Outside of the writing KyoAni's animation is wonderfully detailed in every step of the way. Whether it's the character expressions or the way they battle their phantoms the way everything is drawn is brought together in a nice ebb and flow. One of the more colorful examples involves the grade school character of Kurumi (Misaki Kuno), as she and Haruhiko find themselves in a fairy tale-based land that serves as her stuffed bear's origin. (The brightness you'll bear witness to is way above the usual suggested amount to consume.) It can be a little moé-looking at times, but it's not as in-your-face as some of the stuff in Kyoto Animation's past archives.

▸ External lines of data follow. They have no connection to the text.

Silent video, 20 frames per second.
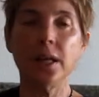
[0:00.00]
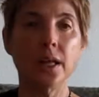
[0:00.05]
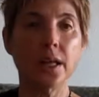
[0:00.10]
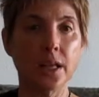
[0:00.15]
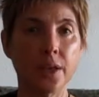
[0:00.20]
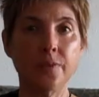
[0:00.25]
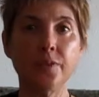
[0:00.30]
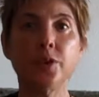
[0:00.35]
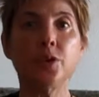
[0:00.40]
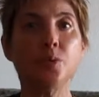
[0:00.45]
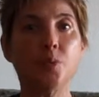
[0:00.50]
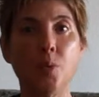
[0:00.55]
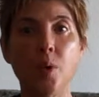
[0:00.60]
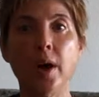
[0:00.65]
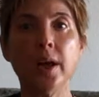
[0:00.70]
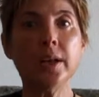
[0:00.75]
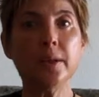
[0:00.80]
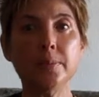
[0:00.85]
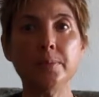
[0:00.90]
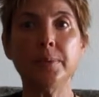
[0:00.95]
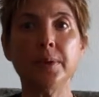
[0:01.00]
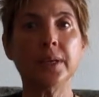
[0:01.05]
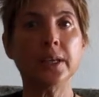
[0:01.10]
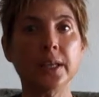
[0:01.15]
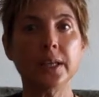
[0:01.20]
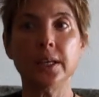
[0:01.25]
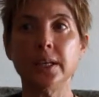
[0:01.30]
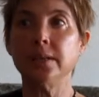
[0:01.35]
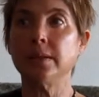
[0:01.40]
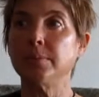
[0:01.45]
if you want to
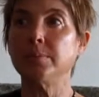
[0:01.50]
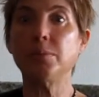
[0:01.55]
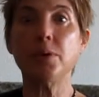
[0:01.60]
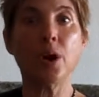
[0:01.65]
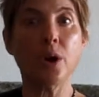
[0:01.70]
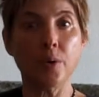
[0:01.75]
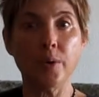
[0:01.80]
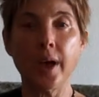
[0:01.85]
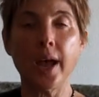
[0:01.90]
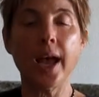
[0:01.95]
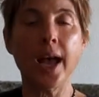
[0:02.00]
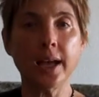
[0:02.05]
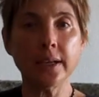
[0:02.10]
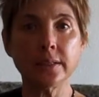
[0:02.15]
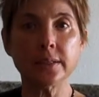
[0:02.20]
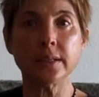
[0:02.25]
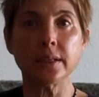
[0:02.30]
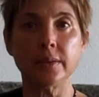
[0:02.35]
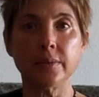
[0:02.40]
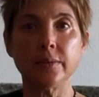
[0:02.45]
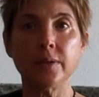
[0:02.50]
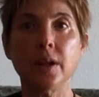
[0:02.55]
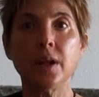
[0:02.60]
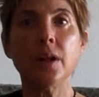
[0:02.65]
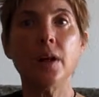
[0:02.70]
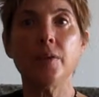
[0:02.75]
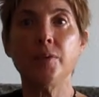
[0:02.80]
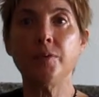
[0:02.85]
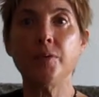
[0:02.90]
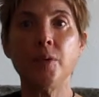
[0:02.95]
be proactive,
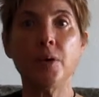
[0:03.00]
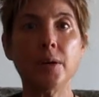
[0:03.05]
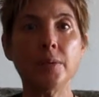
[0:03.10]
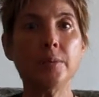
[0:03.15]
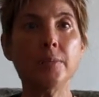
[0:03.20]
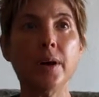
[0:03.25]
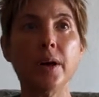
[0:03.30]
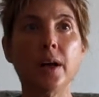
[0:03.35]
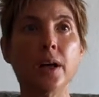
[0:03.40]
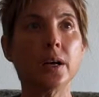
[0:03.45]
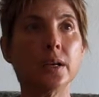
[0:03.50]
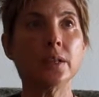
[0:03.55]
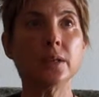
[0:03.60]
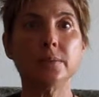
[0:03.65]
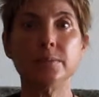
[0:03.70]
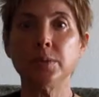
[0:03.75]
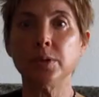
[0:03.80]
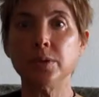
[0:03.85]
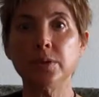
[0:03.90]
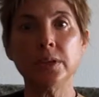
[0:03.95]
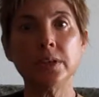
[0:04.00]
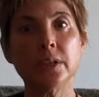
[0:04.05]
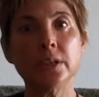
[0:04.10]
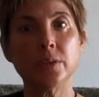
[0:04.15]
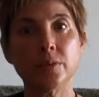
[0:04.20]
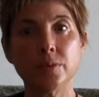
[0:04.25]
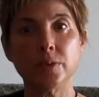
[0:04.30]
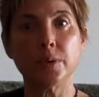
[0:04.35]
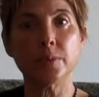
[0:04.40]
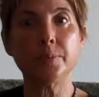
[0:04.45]
form a community
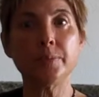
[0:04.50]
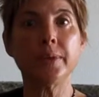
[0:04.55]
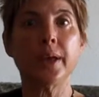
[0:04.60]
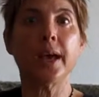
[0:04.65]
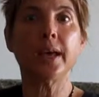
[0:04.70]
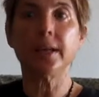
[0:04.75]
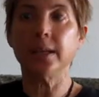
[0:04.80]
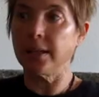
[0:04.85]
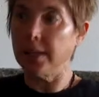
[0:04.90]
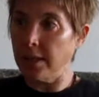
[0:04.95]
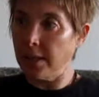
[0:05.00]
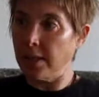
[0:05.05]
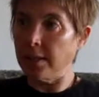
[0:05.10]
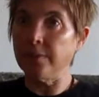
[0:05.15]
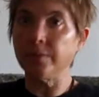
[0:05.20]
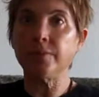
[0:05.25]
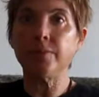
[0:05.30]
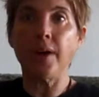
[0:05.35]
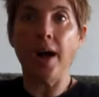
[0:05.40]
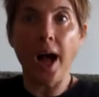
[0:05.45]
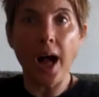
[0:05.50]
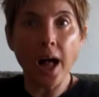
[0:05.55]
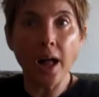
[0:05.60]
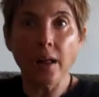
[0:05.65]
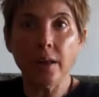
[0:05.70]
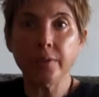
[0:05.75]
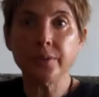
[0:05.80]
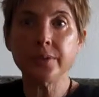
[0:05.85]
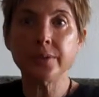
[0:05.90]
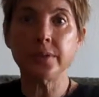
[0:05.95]
group that
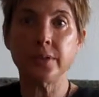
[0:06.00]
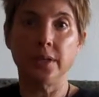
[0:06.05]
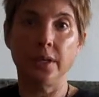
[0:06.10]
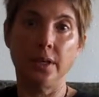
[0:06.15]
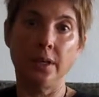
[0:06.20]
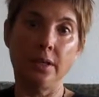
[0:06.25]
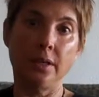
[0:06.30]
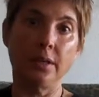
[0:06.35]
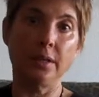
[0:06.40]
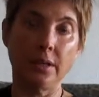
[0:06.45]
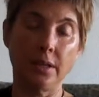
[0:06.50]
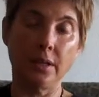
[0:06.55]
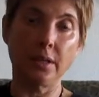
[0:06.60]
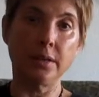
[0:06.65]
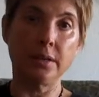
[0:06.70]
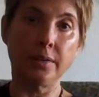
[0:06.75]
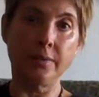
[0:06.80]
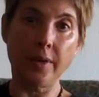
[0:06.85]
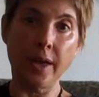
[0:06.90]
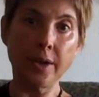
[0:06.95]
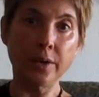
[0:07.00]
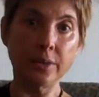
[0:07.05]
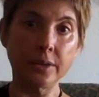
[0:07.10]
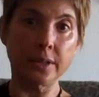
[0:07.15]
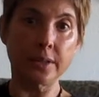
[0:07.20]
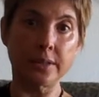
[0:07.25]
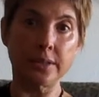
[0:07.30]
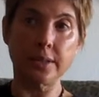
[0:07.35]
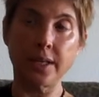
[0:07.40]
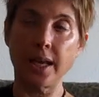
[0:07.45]
involves the
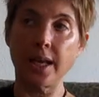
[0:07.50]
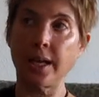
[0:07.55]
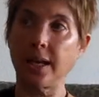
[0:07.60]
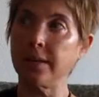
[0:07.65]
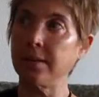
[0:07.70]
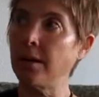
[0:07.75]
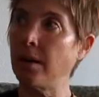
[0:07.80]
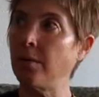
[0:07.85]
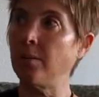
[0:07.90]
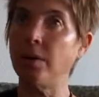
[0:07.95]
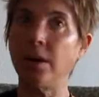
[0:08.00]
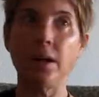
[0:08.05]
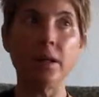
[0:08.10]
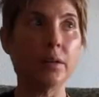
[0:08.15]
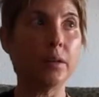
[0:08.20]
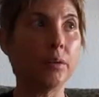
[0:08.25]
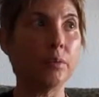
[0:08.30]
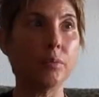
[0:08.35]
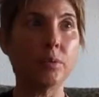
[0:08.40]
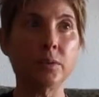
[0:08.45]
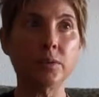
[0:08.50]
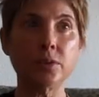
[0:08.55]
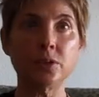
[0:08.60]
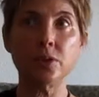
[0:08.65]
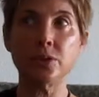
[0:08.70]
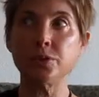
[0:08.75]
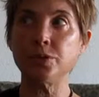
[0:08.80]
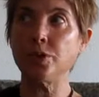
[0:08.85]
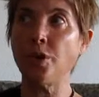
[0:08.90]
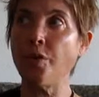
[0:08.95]
veterans. And I thought, well, we're
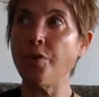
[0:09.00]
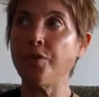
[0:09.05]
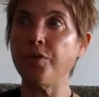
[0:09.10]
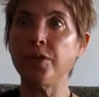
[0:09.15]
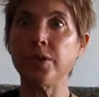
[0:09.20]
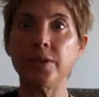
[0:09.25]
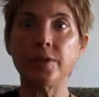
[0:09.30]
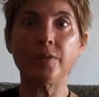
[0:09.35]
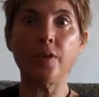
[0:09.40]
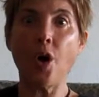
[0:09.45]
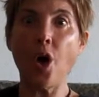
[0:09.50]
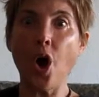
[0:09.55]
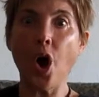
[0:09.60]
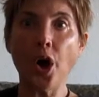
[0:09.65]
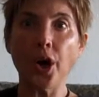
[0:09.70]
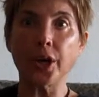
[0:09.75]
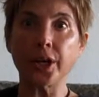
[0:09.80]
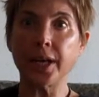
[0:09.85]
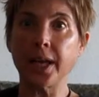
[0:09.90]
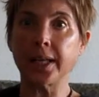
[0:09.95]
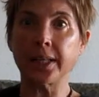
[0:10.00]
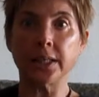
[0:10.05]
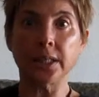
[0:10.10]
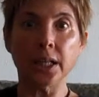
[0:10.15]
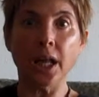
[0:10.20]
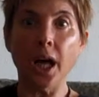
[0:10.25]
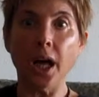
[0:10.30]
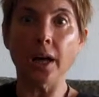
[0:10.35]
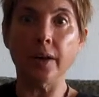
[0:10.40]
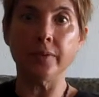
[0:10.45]
just so full of art and
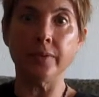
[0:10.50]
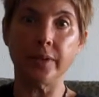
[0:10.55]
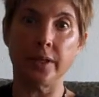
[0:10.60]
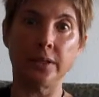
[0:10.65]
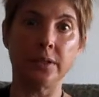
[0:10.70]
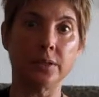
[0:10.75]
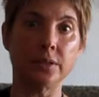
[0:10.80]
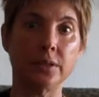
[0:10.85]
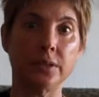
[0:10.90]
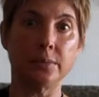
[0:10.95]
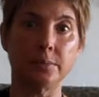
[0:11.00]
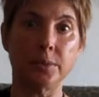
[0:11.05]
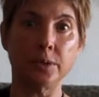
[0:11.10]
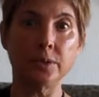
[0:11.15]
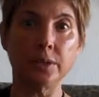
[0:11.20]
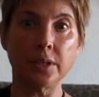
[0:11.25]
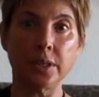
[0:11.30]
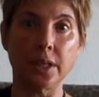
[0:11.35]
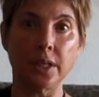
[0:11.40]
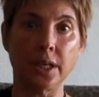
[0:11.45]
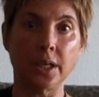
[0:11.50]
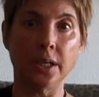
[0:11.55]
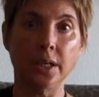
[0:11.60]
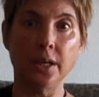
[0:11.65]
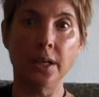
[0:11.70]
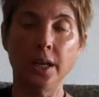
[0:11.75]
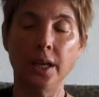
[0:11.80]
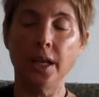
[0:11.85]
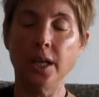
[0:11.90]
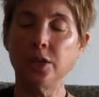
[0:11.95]
love in this community.
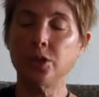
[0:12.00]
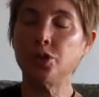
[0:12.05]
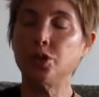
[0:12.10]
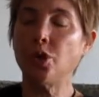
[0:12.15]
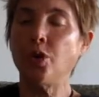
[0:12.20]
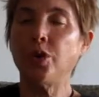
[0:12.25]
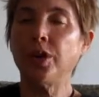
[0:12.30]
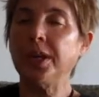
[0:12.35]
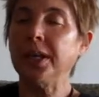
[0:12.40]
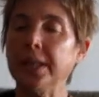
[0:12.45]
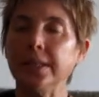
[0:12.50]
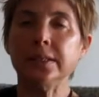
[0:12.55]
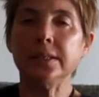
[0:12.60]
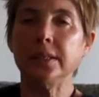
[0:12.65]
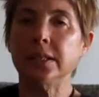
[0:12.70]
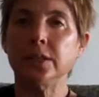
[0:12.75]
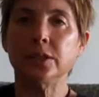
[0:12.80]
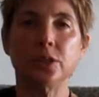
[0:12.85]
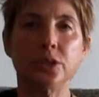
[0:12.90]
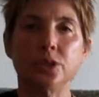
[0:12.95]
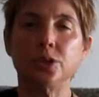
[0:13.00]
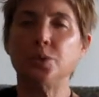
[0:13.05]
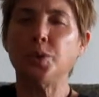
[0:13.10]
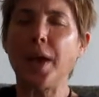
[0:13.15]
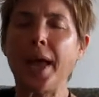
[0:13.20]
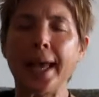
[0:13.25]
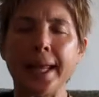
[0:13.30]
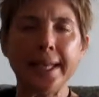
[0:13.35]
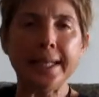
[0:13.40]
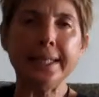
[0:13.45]
It's so easy to do
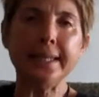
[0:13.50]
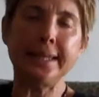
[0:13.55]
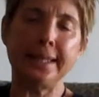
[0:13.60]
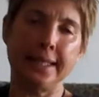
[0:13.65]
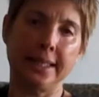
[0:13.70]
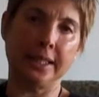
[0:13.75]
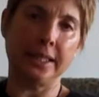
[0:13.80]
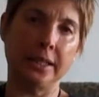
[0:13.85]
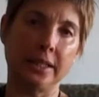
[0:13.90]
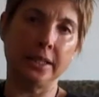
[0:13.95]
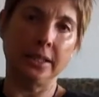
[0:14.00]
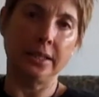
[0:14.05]
anything.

The seiyuu of Myriad Colors Phantom World sound like they're having a fun time recording this show. Shimono's Haruhiko is the brains of the phantom-hunting operation, but he shines brightest whenever he's put into an unexpected situation. Both Uesaka's Mai and Hayami's Reina perform their characters with a great mixture of confidence and self-awareness, showing off their true mentality when caught doing something embarrassing. Uchida can be a little monotonous as Koito, but it's the right amount that fits with her character traits. Lastly Tadokoro and Kuno bring a nice level of adorableness as the phantom Ruru and the young Kurumi, respectively.
Effy's original score is solid, bringing out the right warmth for the light-hearted scenes and the frigidness of despair whenever a dark turn of events approaches the characters. Opening up the show, Screen Mode's "Naked Dive" jumps into the excitement of the new phantom-filled world that the students of Hosea Academy are surrounded by. Ruru's voice actress Tadokoro kicks the positive vibes into overdrive with the peppy and catchy "Junshin Always," a song that I'm sure everyone will be humming for days on end.
Myriad Colors Phantom World may have its flaws when it comes to explaining a few things, but I can admit that the fun tone of the series helps to overshadow these setbacks. While this may not be a top-tier series for Kyoto Animation, it's definitely a big improvement over some of their more recent, less-inspired works. This anime may not be perfect, Myriad Colors Phantom World is still a very enjoyable show to watch.
Final Grade (not an average):
Myriad Colors Phantom World can be viewed on Crunchyroll. Episodes 1-12 were observed for this review.